Confiar, ter fé… Esses foram requisitos (sentimentos) necessários para que eles pudessem experimentar a grandeza do milagre de Deus em suas vidas. Por diversas vezes tiveram sua fé testada, foram peregrinos, viveram em tendas, ofereceram o filho como sacrifício, contudo, mantiveram seu olhar crendo no invisível e firmado no que era eterno: “A PROMESSA”.

Atualmente vivemos um cenário mundial de pandemia, e isso nos assusta. Medos, perdas, mortes, incertezas, essa é a realidade com a qual estamos lidando diariamente e muitas pessoas têm se recusado a viver um recomeço. Ao invés disso, preferem mergulhar a alma nas profundezas escuras da depressão e esquecem que o Senhor tem para cada um de nós uma promessa maior que a de Abraão e Sara: “Ao que vencer lhe concederei que se assente comigo no meu trono; assim como eu venci, e me assentei com meu Pai no seu trono” (Ap 3:21). Vida eterna, lar celestial, Nova Jerusalém nos aguarda. Jesus vem nos buscar e não há nada que irá impedir este encontro, a não ser as nossas próprias escolhas. Mesmo em meio ao caos, existem recomeços: “eu sei que o meu Redentor vive” (Jó 19:25). Sim, Ele vive, e Suas promessas sobre nós permanecem para sempre.
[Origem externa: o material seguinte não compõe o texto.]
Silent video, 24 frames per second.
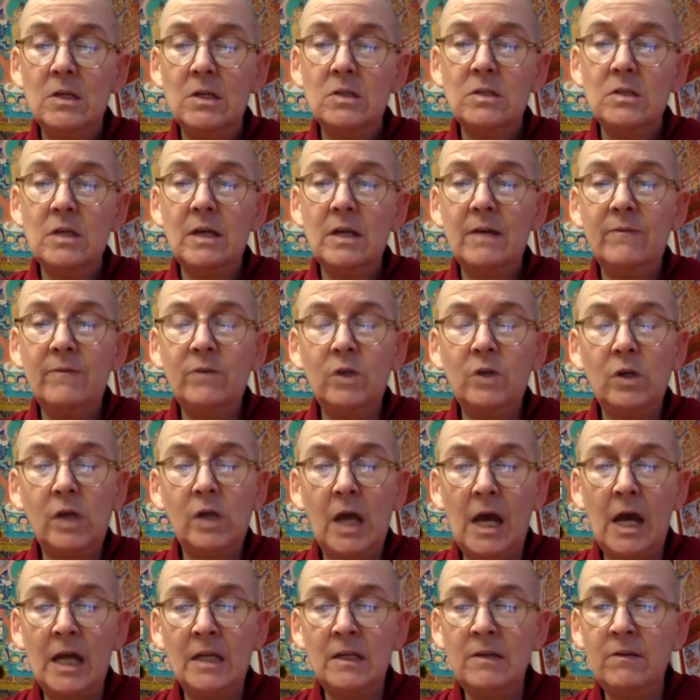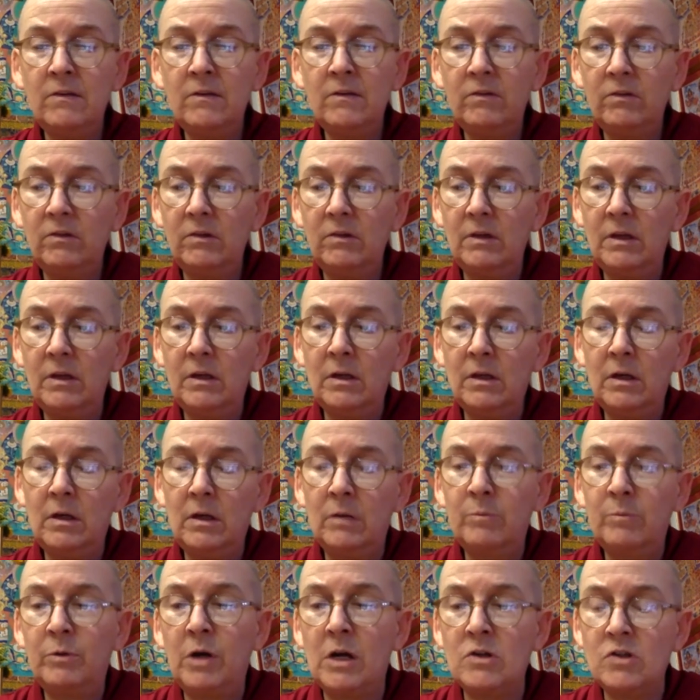to have their guidance in our
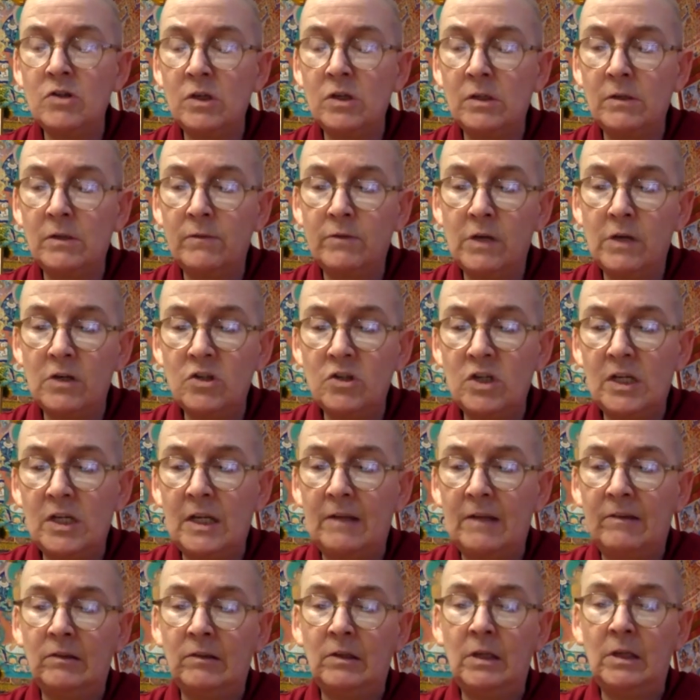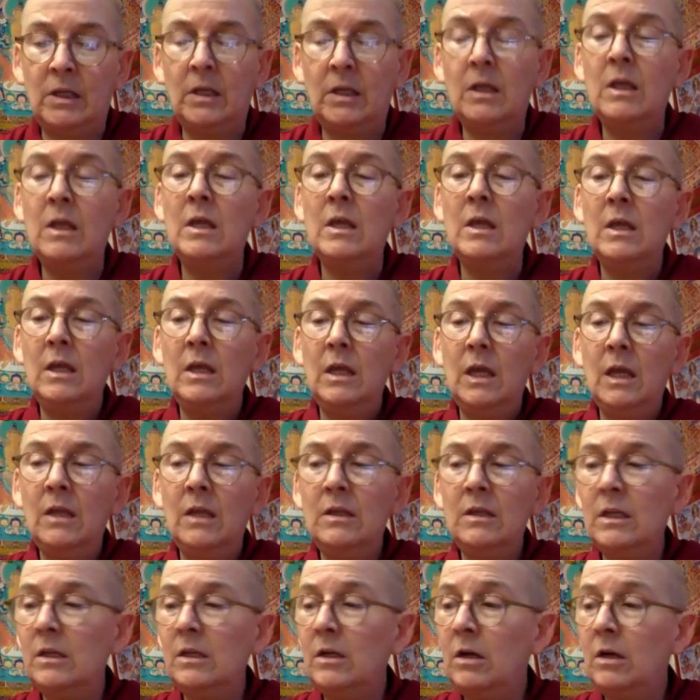project of Tashi Getze Ling and
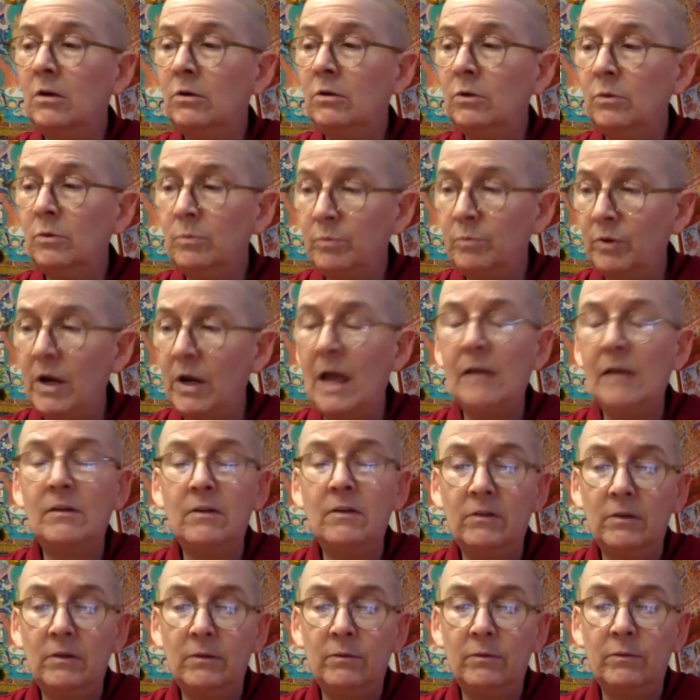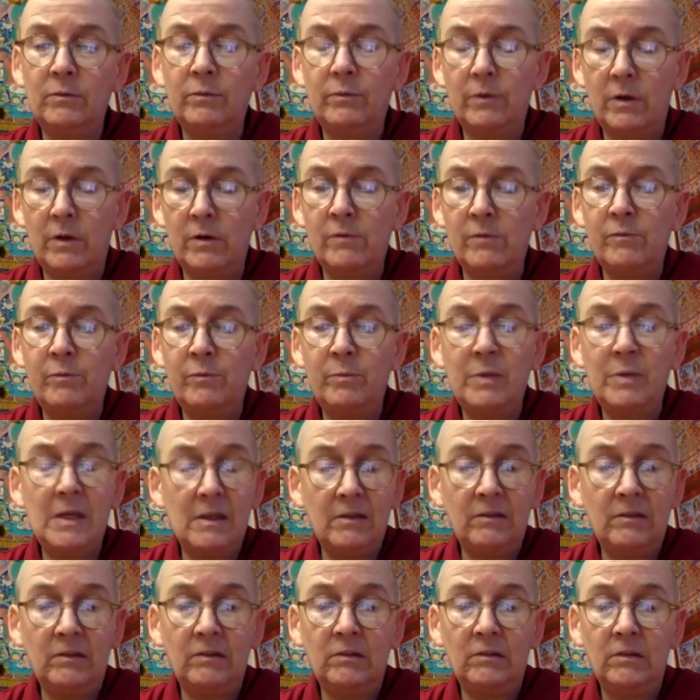in our own practice of
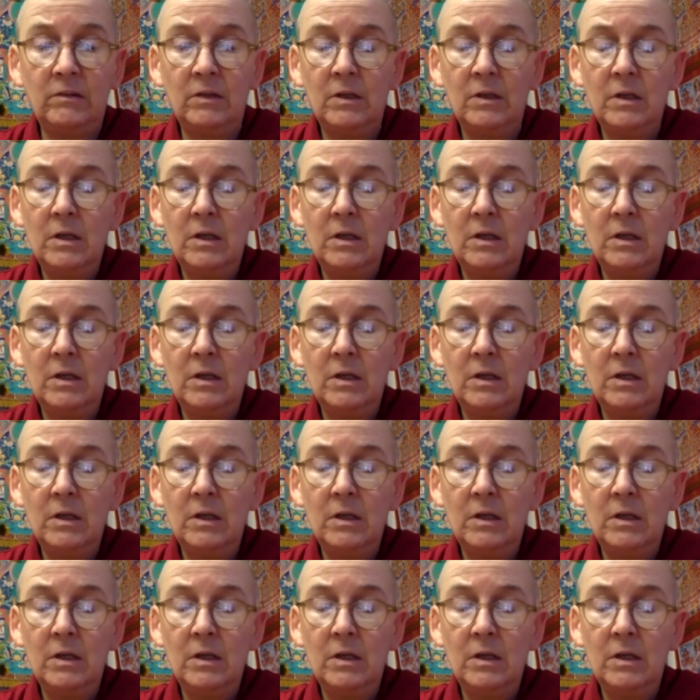peace,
As nossas histórias não são diferentes, temos nossos desertos, somos confrontados pelo medo e tantos outros sentimentos. Mas são as nossas escolhas que farão a diferença. Ou olhamos para tudo o que nos cerca, nos prende e nos impede de confiar nos conduzindo ao fracasso espiritual, ou simplesmente decidimos obedecer, ir adiante e fazermos exatamente como uma águia, que ao finalizar um dos seus ciclos, sobe para o alto da montanha e lá inicia seu processo de renascimento. Quando finaliza sua transformação, parte de lá para um novo voo, bem mais alto agora. Sabe porquê? Ela se livrou das penas velhas, gastas com o tempo, da sujeira acumulada nas pernas. Ela tem garras novas e isso a permite alcançar seu alvo mais rapidamente e ela tem um bico novo. Ela não deixou de ser águia no meio do processo, no entanto decidiu se livrar de tudo que a impedia de alçar vôos maiores.

Que nós mulheres possamos ter forças de recomeçar, renascer como a águia e crer que as promessas irão se cumprir e só cabe a Deus conhecer o momento da nossa vitória, a nós, a coragem de confiar, ter fé e continuar a lutar, orando umas pelas outras de modo que ninguém se perca no meio do caminho.

Queridas e preciosas mulheres, Deus as abençoe!